══ Supplied records

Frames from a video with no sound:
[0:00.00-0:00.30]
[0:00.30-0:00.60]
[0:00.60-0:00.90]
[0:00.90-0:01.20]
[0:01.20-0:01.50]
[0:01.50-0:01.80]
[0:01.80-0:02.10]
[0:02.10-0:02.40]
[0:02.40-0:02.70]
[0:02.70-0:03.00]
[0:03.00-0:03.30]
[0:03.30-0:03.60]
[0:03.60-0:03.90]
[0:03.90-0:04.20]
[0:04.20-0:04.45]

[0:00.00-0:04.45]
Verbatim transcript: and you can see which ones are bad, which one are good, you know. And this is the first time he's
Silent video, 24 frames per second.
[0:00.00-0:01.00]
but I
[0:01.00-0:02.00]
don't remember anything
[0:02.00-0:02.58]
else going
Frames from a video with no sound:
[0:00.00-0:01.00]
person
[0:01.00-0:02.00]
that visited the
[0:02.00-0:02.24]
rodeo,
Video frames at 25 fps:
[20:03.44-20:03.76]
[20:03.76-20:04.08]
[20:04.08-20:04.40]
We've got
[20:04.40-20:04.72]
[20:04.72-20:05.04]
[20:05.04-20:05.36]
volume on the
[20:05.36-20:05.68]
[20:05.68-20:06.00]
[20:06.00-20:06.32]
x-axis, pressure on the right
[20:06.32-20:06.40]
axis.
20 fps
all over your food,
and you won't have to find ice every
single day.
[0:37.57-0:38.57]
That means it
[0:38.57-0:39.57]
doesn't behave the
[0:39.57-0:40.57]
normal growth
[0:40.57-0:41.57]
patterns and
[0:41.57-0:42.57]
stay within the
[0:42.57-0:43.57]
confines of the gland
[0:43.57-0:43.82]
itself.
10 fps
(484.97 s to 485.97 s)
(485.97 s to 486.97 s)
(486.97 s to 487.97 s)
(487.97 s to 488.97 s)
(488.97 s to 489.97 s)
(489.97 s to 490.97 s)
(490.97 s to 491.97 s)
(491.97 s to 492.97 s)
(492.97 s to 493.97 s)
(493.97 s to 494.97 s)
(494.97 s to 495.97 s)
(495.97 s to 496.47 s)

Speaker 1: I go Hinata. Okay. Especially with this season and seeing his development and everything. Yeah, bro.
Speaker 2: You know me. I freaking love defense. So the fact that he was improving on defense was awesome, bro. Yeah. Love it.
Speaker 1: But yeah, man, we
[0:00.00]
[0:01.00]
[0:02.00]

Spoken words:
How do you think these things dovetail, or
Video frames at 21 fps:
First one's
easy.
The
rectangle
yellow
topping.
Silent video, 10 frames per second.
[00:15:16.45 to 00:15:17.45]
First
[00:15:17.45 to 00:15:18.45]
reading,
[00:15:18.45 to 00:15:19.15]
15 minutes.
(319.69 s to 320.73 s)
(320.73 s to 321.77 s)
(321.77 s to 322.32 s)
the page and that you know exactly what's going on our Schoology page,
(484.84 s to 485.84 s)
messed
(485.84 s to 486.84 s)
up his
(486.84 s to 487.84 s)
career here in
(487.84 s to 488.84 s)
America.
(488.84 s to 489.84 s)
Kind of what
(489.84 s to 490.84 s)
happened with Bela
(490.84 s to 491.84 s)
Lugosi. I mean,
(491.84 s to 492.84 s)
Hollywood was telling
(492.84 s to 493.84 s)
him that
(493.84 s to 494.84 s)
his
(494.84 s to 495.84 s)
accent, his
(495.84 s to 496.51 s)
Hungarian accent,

════

**Task directions**
In the listing above, find the line with "(486.97 s to 487.97 s)" and the line with "(494.97 s to 495.97 s)", then print exactly those two lines and every line between them, and nothing more.

**Task response**
(486.97 s to 487.97 s)
(487.97 s to 488.97 s)
(488.97 s to 489.97 s)
(489.97 s to 490.97 s)
(490.97 s to 491.97 s)
(491.97 s to 492.97 s)
(492.97 s to 493.97 s)
(493.97 s to 494.97 s)
(494.97 s to 495.97 s)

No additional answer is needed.